Friday, 10 July 2009

Don't hold on if you should be letting go.



Relationships end, and relationships begin. Sometimes we forget that.
Sometimes the friendships we're in seem like they're always going to be there, however we treat the other person. We think we can give a friendship a backseat and it'll be a strong as it ever was. But that means we've grown up in the time we've spent without the friend and we may be growing apart from them.

I'm very conscious about not letting go of people, and I tend to attach myself emotionally to the positon of the person I have a relationship with. I believe you should not let go of a friendship unless it's completely unavoidable, or if you're the only one making all the effort. But sometimes it's vital to let go, and not hold on 'til the point it's causing you a lot of pain desparately trying to hold on.

A friend of mine broke up with her boyfriend recently. It was a mutual decision and quite appropiately made, but for some reason it had really shocked me. Both parties were lovely people, both were going places, and seemed completely into each other and had claimed they loved each other in thier short relationship.

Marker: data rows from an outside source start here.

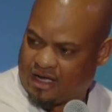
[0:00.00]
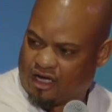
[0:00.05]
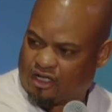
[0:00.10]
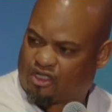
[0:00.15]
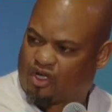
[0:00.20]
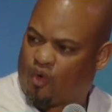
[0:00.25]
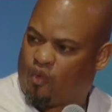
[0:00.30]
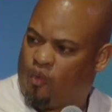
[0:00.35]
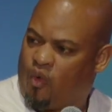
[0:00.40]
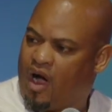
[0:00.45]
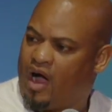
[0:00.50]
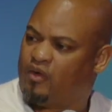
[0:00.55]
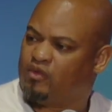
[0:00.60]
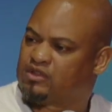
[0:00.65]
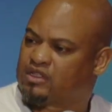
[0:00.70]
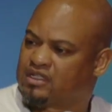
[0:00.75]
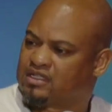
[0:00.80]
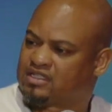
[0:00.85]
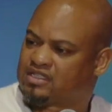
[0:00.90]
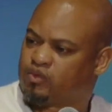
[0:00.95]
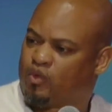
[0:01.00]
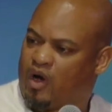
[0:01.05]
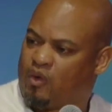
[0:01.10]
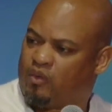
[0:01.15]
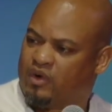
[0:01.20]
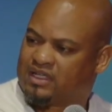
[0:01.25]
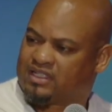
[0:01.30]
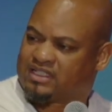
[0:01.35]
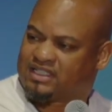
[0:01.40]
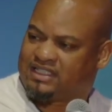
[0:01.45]
to what, the, what
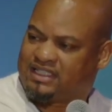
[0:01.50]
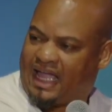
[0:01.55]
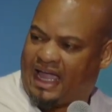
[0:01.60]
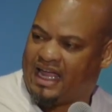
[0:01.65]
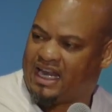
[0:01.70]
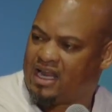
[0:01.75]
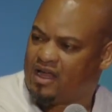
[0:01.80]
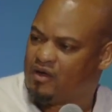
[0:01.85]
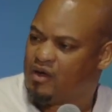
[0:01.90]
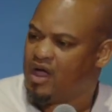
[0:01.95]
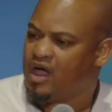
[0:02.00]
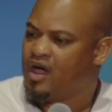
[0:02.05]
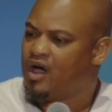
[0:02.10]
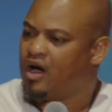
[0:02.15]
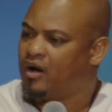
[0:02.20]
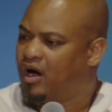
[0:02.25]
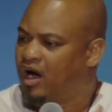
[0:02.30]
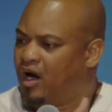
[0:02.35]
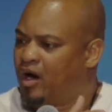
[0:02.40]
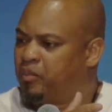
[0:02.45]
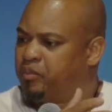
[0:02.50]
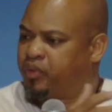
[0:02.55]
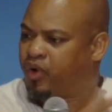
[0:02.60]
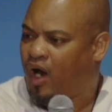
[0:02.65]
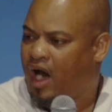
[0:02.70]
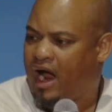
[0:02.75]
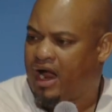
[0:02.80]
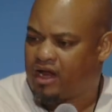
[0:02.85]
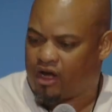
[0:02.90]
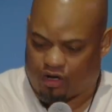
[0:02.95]
was stated uh,
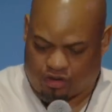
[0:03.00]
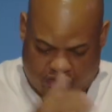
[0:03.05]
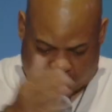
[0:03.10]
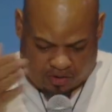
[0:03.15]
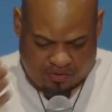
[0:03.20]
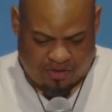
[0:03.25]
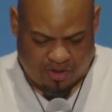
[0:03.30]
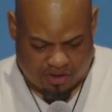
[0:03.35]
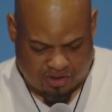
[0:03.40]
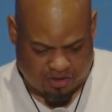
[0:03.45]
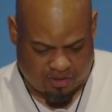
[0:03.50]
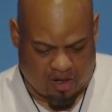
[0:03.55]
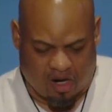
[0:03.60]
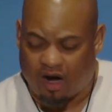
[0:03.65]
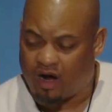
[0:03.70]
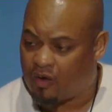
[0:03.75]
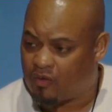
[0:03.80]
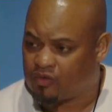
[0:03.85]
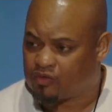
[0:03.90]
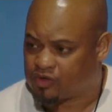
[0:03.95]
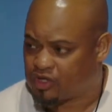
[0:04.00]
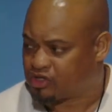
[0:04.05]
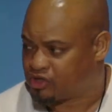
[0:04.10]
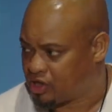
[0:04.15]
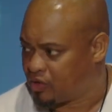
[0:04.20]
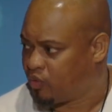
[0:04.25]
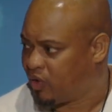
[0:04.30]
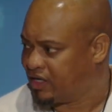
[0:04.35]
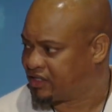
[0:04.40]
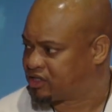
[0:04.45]
prior to this, uh, to
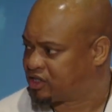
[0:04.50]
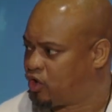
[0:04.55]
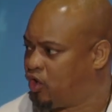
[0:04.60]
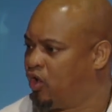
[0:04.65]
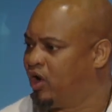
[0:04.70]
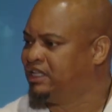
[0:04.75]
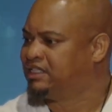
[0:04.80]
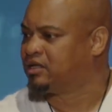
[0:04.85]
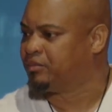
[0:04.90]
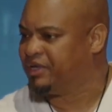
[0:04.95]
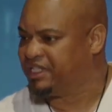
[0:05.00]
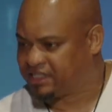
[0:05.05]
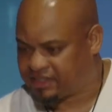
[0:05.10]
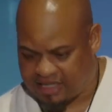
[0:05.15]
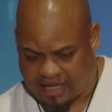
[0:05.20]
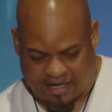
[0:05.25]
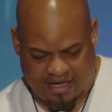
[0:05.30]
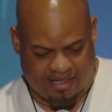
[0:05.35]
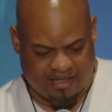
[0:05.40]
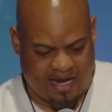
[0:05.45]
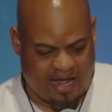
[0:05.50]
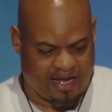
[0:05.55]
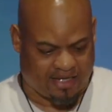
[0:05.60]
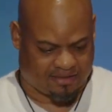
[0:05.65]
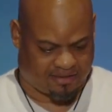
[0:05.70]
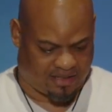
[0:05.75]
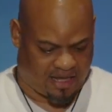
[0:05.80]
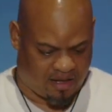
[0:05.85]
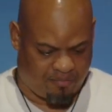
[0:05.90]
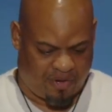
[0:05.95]
what's going to be stated
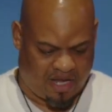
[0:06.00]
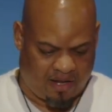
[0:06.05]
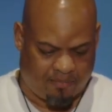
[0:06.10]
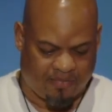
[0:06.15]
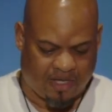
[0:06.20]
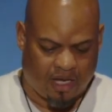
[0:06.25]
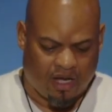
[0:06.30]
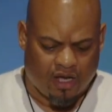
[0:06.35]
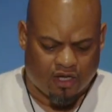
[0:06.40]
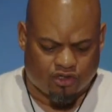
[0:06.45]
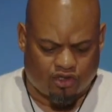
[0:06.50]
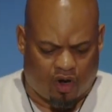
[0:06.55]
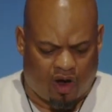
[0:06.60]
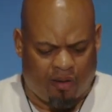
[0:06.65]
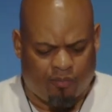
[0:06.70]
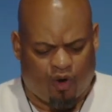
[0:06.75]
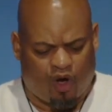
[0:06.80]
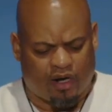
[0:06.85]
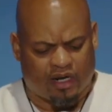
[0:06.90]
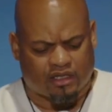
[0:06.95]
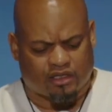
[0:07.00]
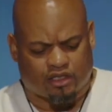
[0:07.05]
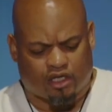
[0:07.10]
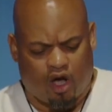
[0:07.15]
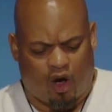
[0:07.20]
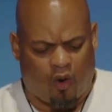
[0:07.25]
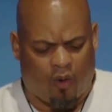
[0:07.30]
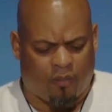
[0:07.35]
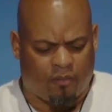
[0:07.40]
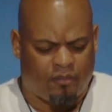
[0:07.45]
next. Amen. So I'm going to
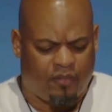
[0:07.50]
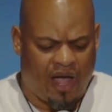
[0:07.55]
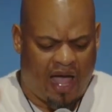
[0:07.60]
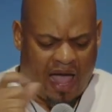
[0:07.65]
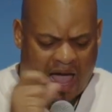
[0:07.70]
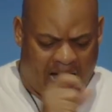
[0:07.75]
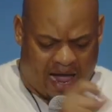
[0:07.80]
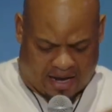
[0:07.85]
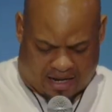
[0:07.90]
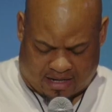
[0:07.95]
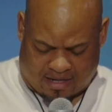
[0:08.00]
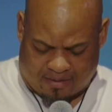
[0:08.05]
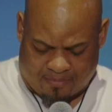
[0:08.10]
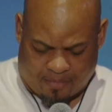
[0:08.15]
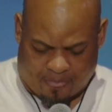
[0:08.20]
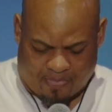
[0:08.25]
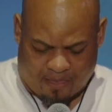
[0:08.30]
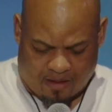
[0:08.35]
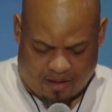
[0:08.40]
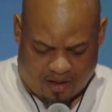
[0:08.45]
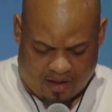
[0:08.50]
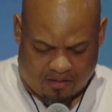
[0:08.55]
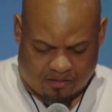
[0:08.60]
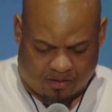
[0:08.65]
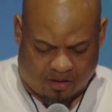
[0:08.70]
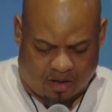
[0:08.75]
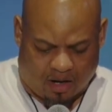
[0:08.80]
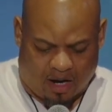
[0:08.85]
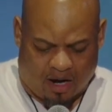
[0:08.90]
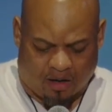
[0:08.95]
go back
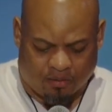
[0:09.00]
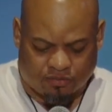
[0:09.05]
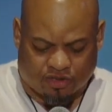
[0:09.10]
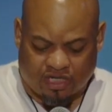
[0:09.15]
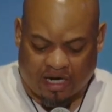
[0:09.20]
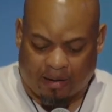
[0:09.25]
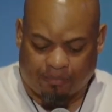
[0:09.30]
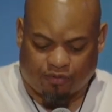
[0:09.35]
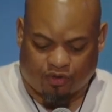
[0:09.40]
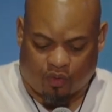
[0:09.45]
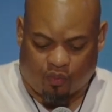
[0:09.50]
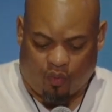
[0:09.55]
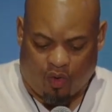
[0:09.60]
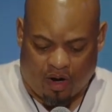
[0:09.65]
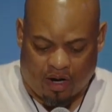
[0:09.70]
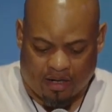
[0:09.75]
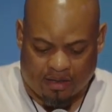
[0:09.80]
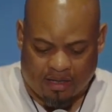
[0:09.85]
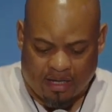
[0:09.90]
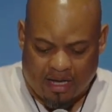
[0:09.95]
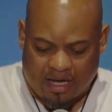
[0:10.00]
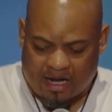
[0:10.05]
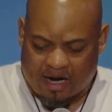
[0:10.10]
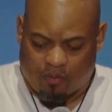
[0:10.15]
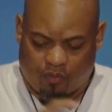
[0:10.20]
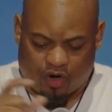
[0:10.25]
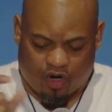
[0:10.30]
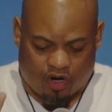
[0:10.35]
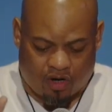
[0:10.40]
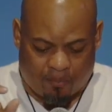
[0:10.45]
to um, chapter 1, and I
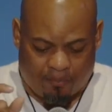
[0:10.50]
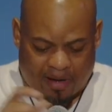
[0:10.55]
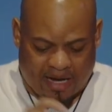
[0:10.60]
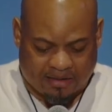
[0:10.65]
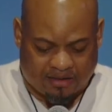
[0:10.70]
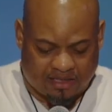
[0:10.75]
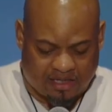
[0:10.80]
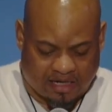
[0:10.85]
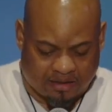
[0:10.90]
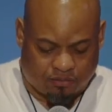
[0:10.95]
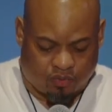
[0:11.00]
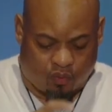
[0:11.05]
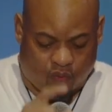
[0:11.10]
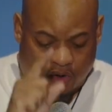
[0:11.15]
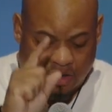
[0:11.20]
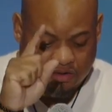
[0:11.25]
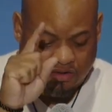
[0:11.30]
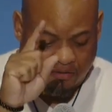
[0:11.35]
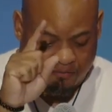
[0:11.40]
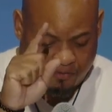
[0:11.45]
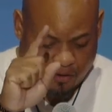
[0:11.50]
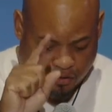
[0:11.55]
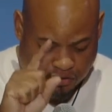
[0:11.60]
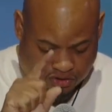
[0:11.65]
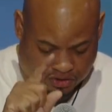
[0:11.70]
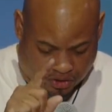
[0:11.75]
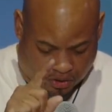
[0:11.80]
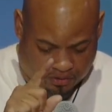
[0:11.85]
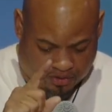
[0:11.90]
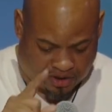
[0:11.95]
want to go to back chapter 1 to verse
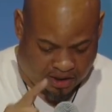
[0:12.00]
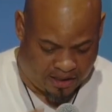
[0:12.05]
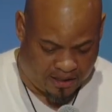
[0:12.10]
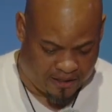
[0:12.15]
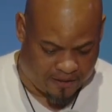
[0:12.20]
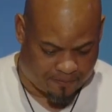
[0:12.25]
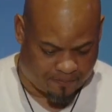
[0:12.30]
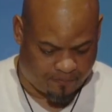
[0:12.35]
13.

I think the problem with me, is that love for me is the end of relationships. Love for me is that I've found the one person that I can love and that will forever love me back. It's not a case of a guy who I love, break up with, and find a new guy to fall in love with in the next few months.

Of course I understand that relationships have problems and may end up being broken by many different things, and that even if there is love, love does not automatically solve all the broken pieces in the relationship - but it must help a great deal.

I just hope that the decisions people made to end relationships are well thought out and meditated. They'd need to be as it's too precious to let anybody fall out of your hands. I guess it's even more important to know that you will be forced to let go when you don't want to but you really do need to.